Milestone Stock Crashes After Surprise Tachycardia Drug Rejection

Heart rate cardiogram, heart rate indicators, EKG monitoring, electrocardiogram. The illustration is in red colors and the background is dark red with a grid.

Milestone Pharmaceuticals hit another bump in the road in its quest to get Cardamyst approved for paroxysmal supraventricular tachycardia when the FDA issued a Complete Response Letter on Friday.

Milestone Pharmaceuticals revealed on Friday that the FDA has rejected its cardiovascular drug Cardamyst, sending the company’s shares down by more than 60%.

The complete response letter, which focused on two key chemistry, manufacturing and controls (CMC) issues, is the latest knock in the Montreal and Charlotte, N.C.–based company’s quest to get Cardamyst approved for paroxysmal supraventricular tachycardia (PSVT), a type of abnormal heart rhythm affecting around 2 million people in the U.S.

In December 2023, the FDA hit Milestone with a Refusal to File letter for the nasal spray, saying the company’s application was not sufficient to warrant a full review.
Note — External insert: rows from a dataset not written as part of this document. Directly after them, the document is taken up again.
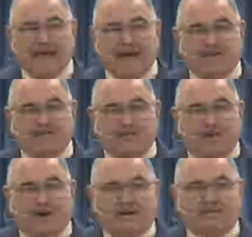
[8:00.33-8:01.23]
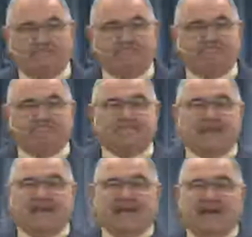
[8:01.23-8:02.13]
out of the water.
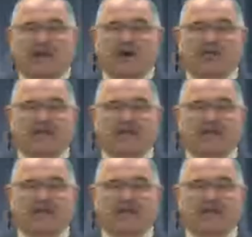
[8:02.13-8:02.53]
And lo,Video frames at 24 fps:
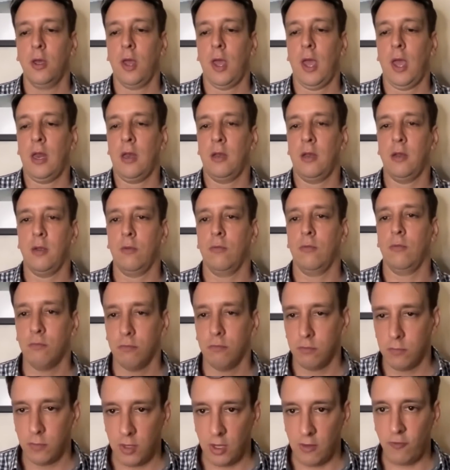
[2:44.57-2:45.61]
And
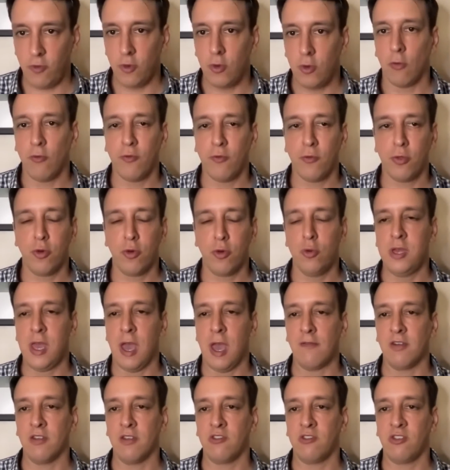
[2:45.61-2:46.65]
if you go through the
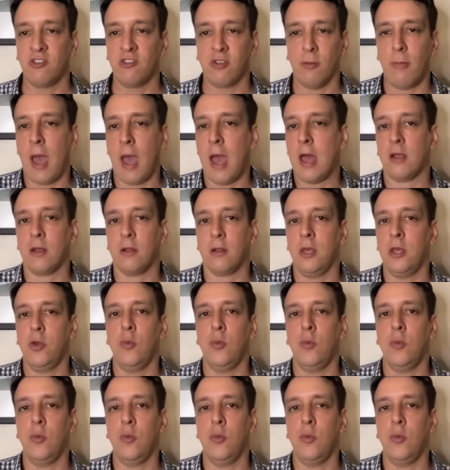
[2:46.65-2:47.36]
evidence systematically,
Milestone refiled its application in March 2024 with additional information, including restructured data sets that captured the timing of reported adverse events. The FDA accepted the application in May of that year.
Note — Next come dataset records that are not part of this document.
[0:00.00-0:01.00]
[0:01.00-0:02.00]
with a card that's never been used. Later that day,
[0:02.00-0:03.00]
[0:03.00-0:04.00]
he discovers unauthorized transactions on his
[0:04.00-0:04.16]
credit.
The rejection may have come as a surprise to Milestone, which had been actively preparing for the drug’s launch. In an interview earlier this week, CEO Joe Oliveto told BioSpace the company was “transitioning to a commercial organization” and had already hired the sales management team for Cardamyst’s rollout but was waiting for formal approval before issuing offers to sales representatives.

In its CRL, the FDA requested that Milestone submit additional information on nitrosamine impurities based on a new draft guidance issued after the new drug application was submitted and complete an inspection at the facility that performs release testing for Cardamyst. The facility had changed ownership during the review process, according to Milestone.
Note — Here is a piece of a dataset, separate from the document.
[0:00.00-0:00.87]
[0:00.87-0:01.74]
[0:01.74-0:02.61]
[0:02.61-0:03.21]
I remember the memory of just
There is high unmet need for patients with PSVT, which is characterized by episodes of rapid heart rate often exceeding 150 to 200 beats per minute. The condition instills a lot of fear in patients because “you don’t know when [events are] going to come and how bad it’s going to be and how long it’s going to last,” Oliveto said. Cardamyst offers patients “a little bit of peace of mind.”

A novel calcium channel blocker, Cardamyst is formulated to deliver IV-like potency in the convenience of a nasal spray, Oliveto explained, so patients can manage PSVT events wherever they occur without needing to go to the hospital.

PSVT is somewhat of an orphan indication, as “there’s no one else working in the space,” Oliveto said. There have been advances in an ablation procedure where doctors use small radio waves to destroy a small amount of heart tissue that might trigger PSVT, he noted. However, Cardamyst would be the first new drug for the condition since adenosine, an intravenous drug used in emergency rooms, was approved by the FDA in 1989.

In its NDA submission, Milestone touted a “comprehensive data package” from the pivotal Phase III RAPID trial that suggested the drug was “twice as effective and three times as fast as placebo” in normalizing heart rhythm.

Cardamyst is also in Phase II development for another cardiovascular disease, atrial fibrillation. In this indication, “there are interventions in development, but they’re really more for anticoagulants,” Oliveto said. There are “none to actually treat the episode in the moment like [Cardamyst] will be.”

Responding to the rejection, Oliveto said in a statement: “We are deeply disappointed by the CRL but remain committed to the potential of Cardamyst as a novel treatment option that can help patients with PSVT.” The company intends to request a Type A meeting with the FDA to discuss the issues raised in the CRL, he added.